Pourquoi nous focaliser sur ce problème, qui apparaît à première vue comme mineur au regard de problèmes bien plus importants auxquels nous avons à faire face (les pesticides et leurs perturbateurs endocriniens, la circulation routière, ses oxydes d'azote et son dioxyde de carbone, le nucléaire et ses centrales vieillissantes) ? Parce qu'il est à portée d'une association locale, et qu'il nous semble emblématique de l'état d'esprit de nombre de nos décideurs, politiques et chefs d'entreprises : après les débats lors de la période de confinement sur le jour d'après, sur la façon d'utiliser les leçons de cette période terrible, mais aussi où ont été expérimentées en vraie grandeur des variations importantes du fonctionnement de notre société, la tendance à en revenir au statu quo ante est très forte : « business as usual ! ». Beaucoup l'ont dit : il faut redémarrer l'économie comme le jour d'avant, comme s'il ne s'était rien passé, comme si nous n'avions pas bénéficié durant cette période d'un calme relatif sur le plan sonore, comme si nous n'avions pas respiré un air plus pur, même en région parisienne. Bref, comme si tout le monde aspirait à respirer l'air pollué d'avant le confinement.

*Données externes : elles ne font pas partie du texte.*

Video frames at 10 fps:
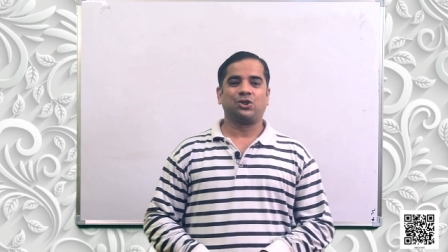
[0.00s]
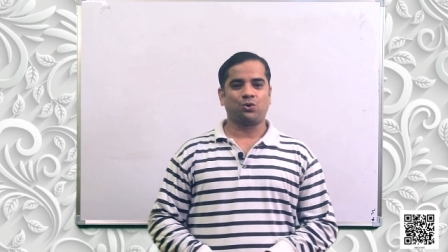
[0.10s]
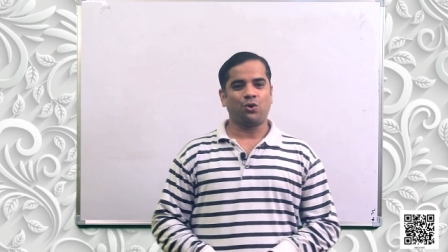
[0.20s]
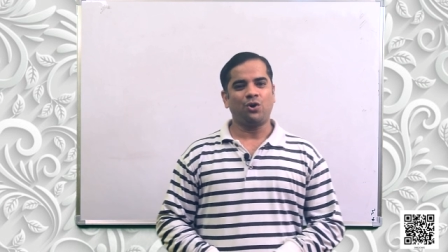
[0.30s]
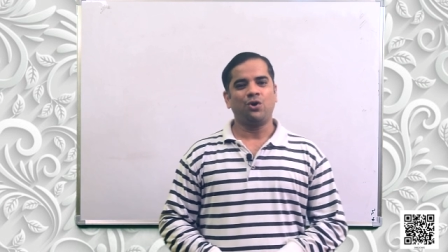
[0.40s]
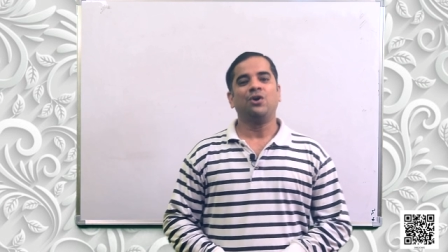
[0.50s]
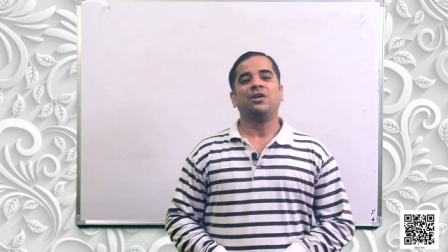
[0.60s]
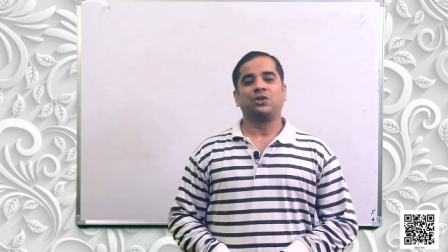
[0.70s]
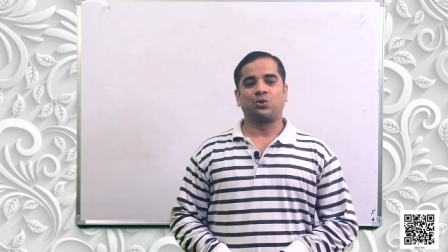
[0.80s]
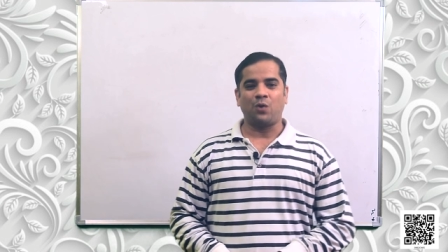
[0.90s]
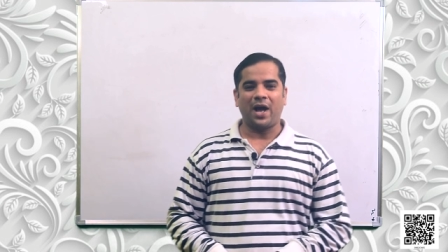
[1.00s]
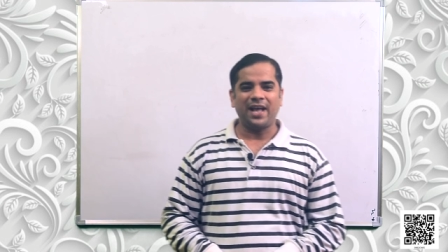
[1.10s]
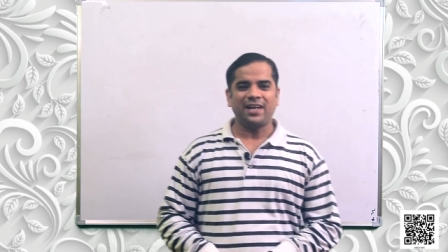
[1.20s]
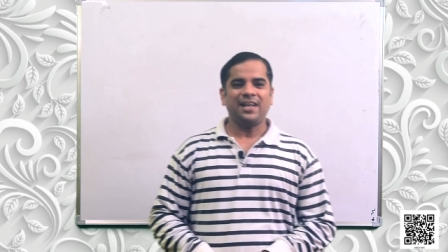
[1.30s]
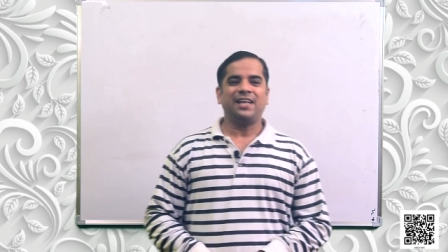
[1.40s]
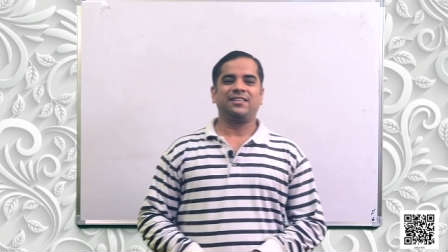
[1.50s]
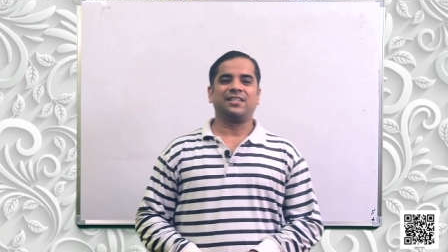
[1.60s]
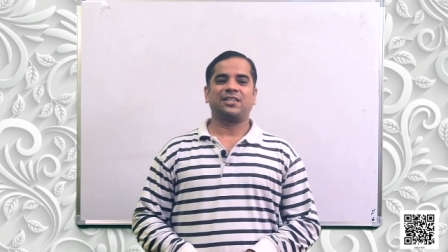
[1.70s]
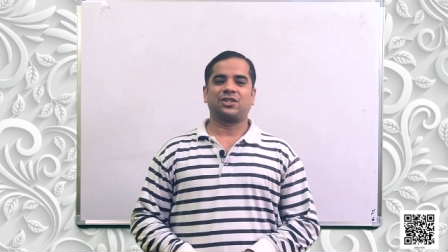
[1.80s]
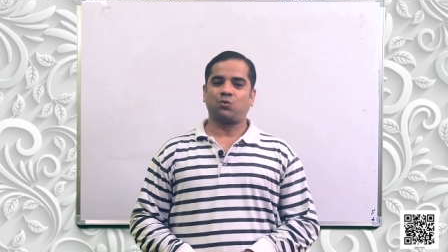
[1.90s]
So Square
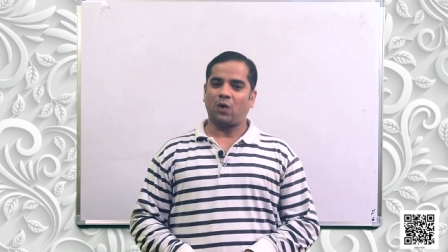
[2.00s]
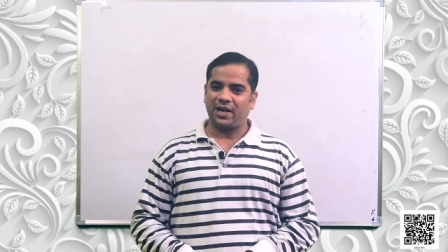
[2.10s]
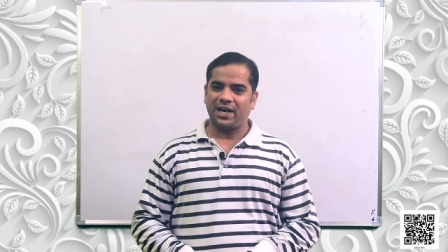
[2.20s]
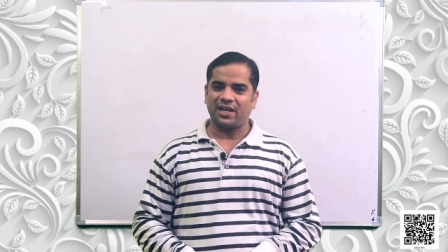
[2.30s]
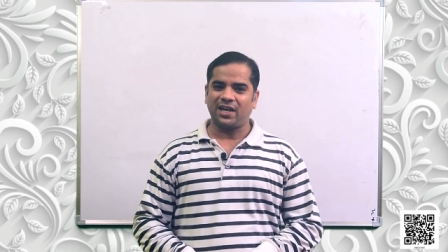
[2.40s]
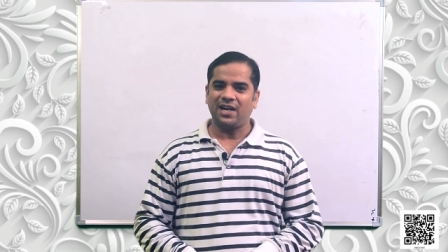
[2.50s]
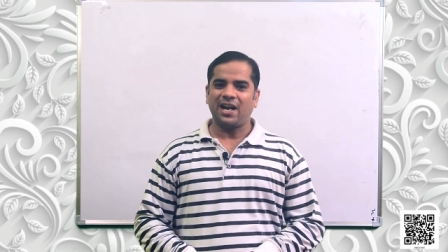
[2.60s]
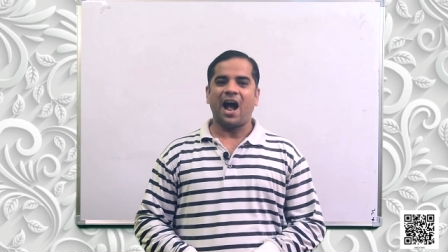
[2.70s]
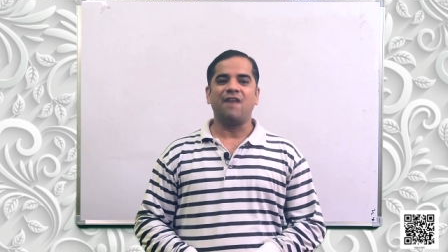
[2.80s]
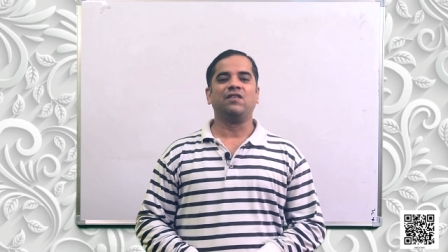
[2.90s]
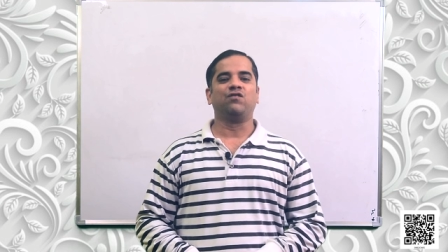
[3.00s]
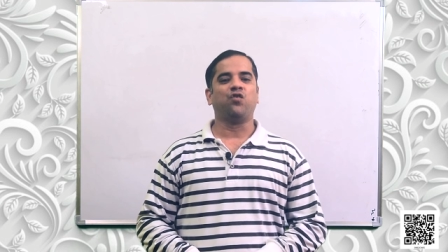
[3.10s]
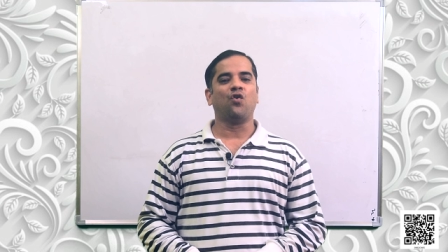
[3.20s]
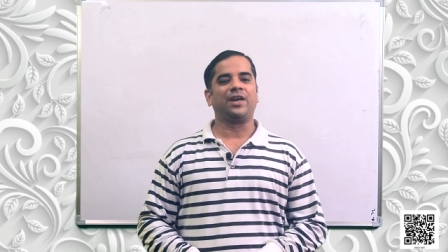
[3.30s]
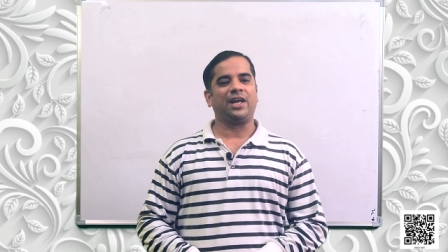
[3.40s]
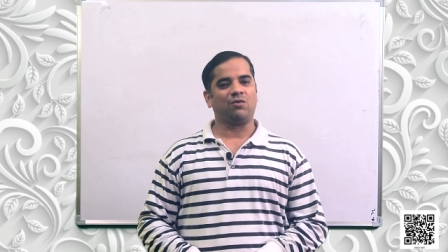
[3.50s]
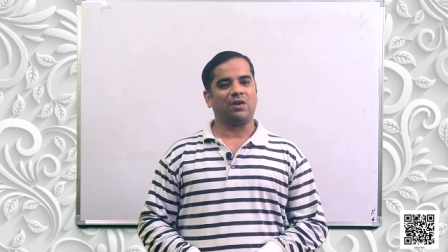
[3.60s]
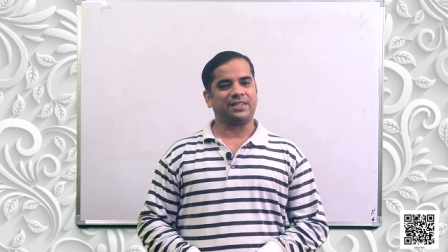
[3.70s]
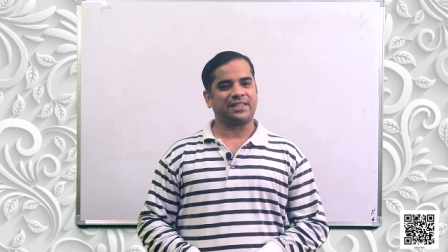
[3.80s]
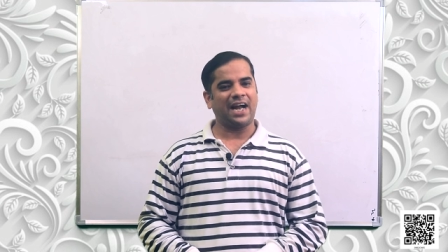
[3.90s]
is a quadrilateral having 4
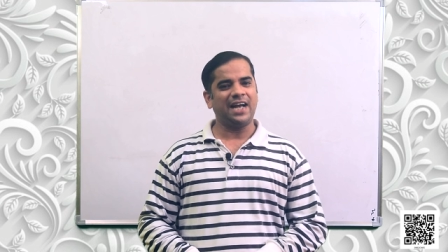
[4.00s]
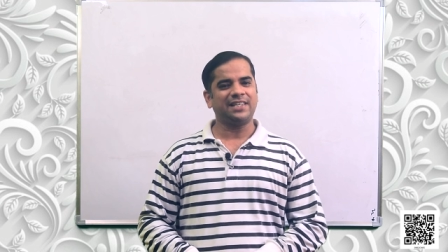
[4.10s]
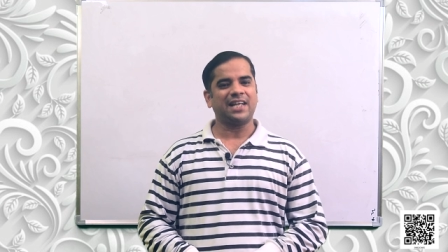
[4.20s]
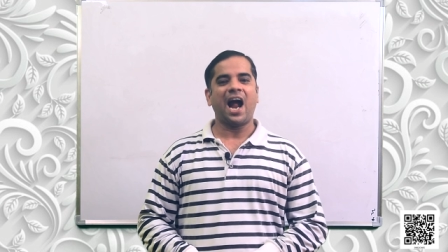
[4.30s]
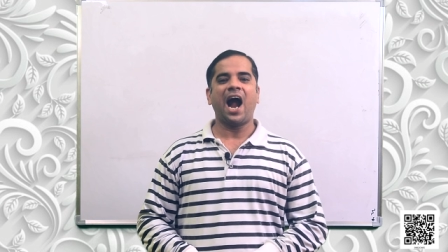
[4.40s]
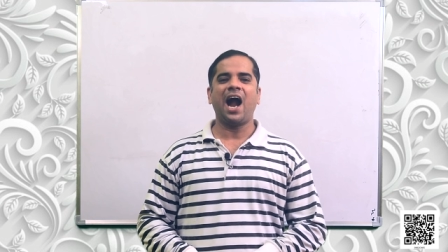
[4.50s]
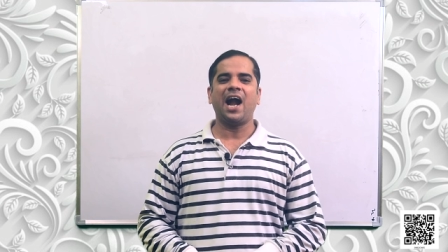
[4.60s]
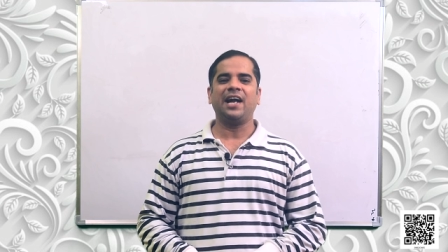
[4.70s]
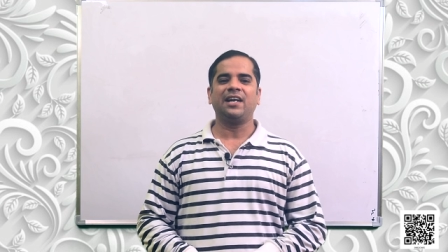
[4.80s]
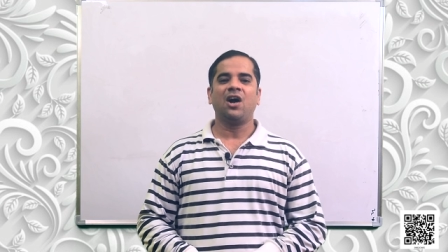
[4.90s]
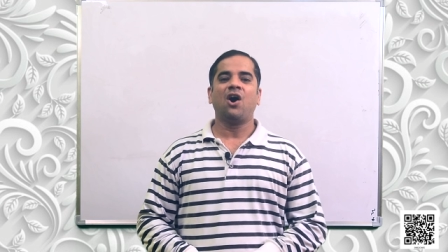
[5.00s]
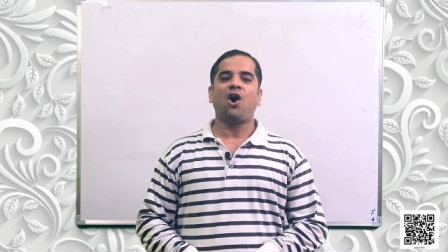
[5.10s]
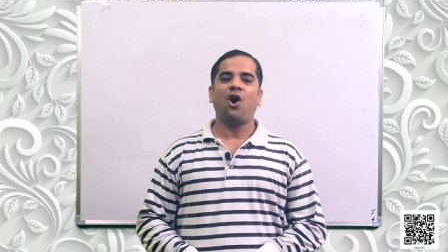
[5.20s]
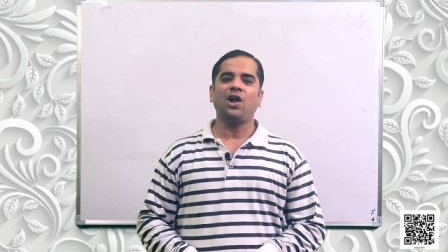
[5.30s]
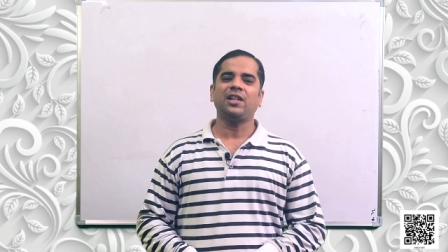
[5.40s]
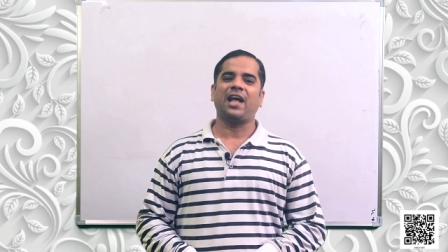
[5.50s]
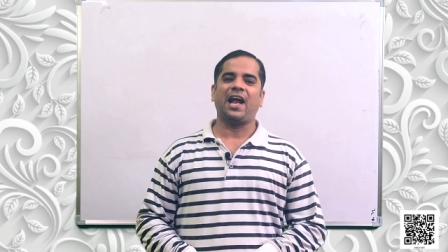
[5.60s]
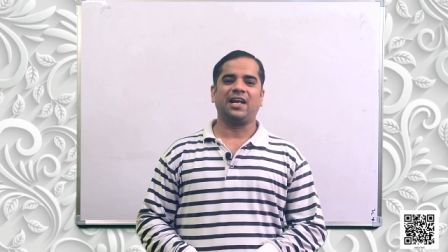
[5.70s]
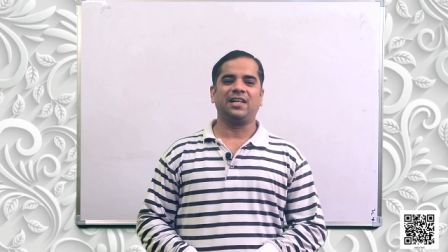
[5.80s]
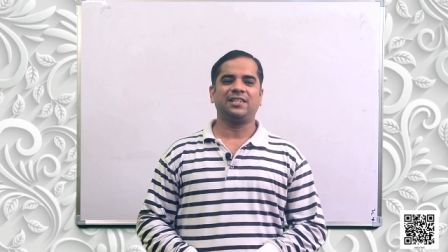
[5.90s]
equal sides and all the
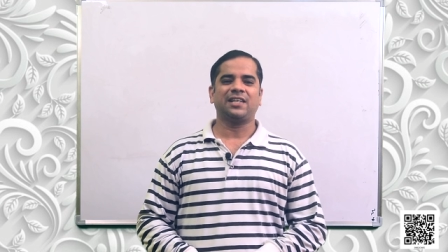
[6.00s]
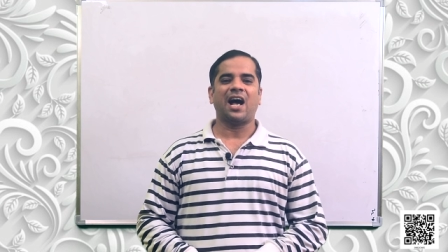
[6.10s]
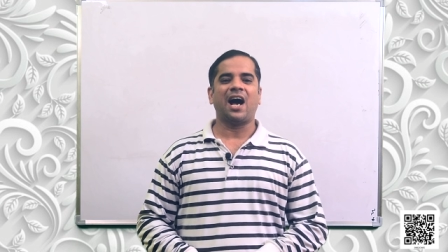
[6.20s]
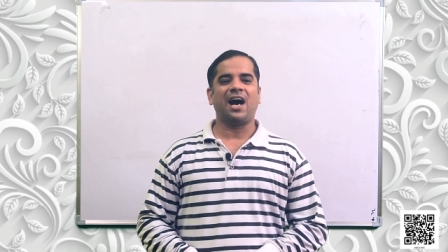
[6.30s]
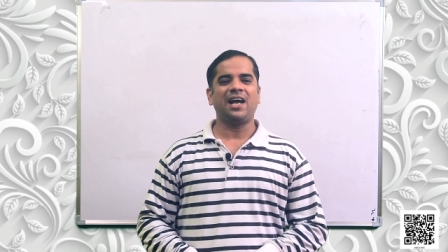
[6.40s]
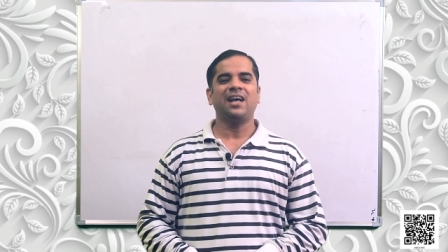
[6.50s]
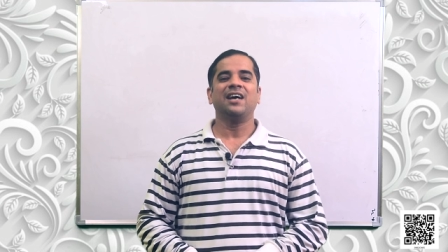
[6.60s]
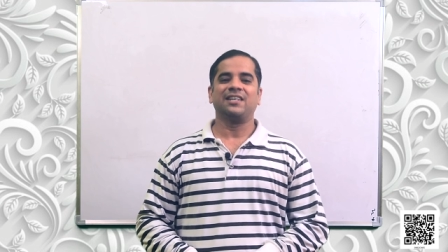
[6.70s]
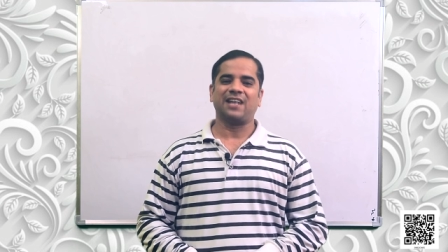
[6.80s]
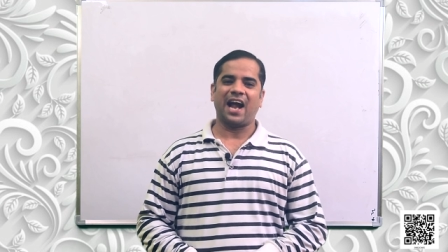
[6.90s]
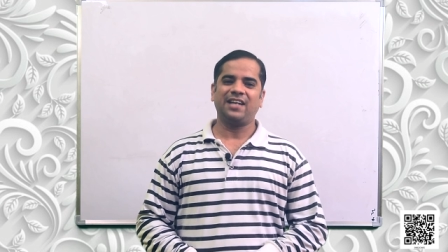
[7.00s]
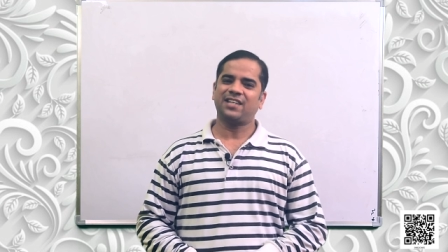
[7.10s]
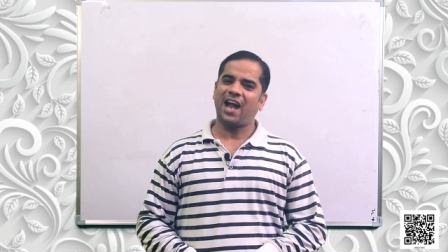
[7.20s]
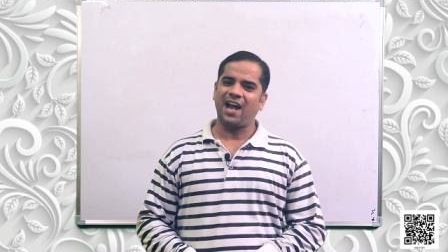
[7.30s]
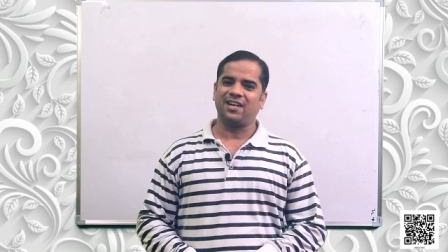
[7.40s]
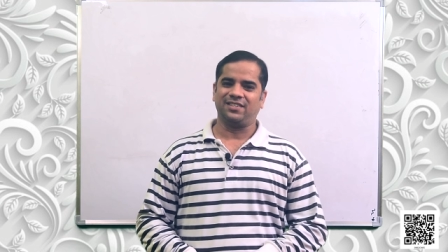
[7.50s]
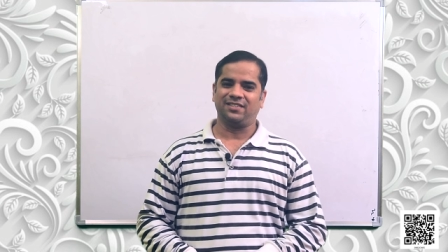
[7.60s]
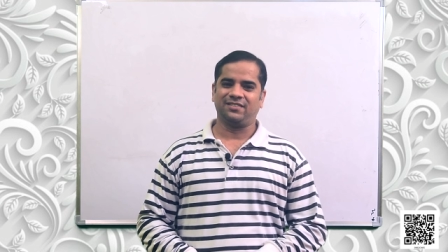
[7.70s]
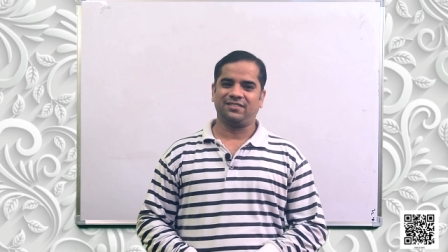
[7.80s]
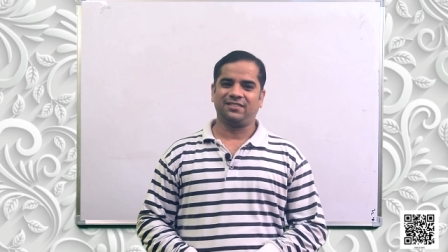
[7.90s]
angles are right angle.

De fait, la préfecture avait interdit l'usage des souffleuses durant cette période, au motif que les poussières ainsi mobilisées par ces appareils étaient potentiellement porteuses du coronavirus. Mais dès la fin du confinement, ces restrictions sont tombées, et les souffleuses sont ressorties. Mais, si les poussières peuvent être porteuses du coronavirus, elles peuvent également contribuer à la dissémination dans nos poumons des autres virus, comme celui de la grippe saisonnière, voire de bactéries pathogènes. Alors, pourquoi refaire les mêmes erreurs ? Pourquoi s'obstiner alors que la période où les agents municipaux nettoyaient la voirie avec un balai (et leur masque, mais sans casque anti-bruit) a prouvé à l'envi que ce mode de nettoyage convenait tout aussi bien ? De plus, il semble probable que le balai est moins lourd que la souffleuse. Mais nous ne nous posons pas en délégués syndicaux des agents.


Alors, convaincu(e)s de l'intérêt environnementaliste de cette question ? Pour notre part, nous remettrons cette question sur la table avec le maire nouvellement élu.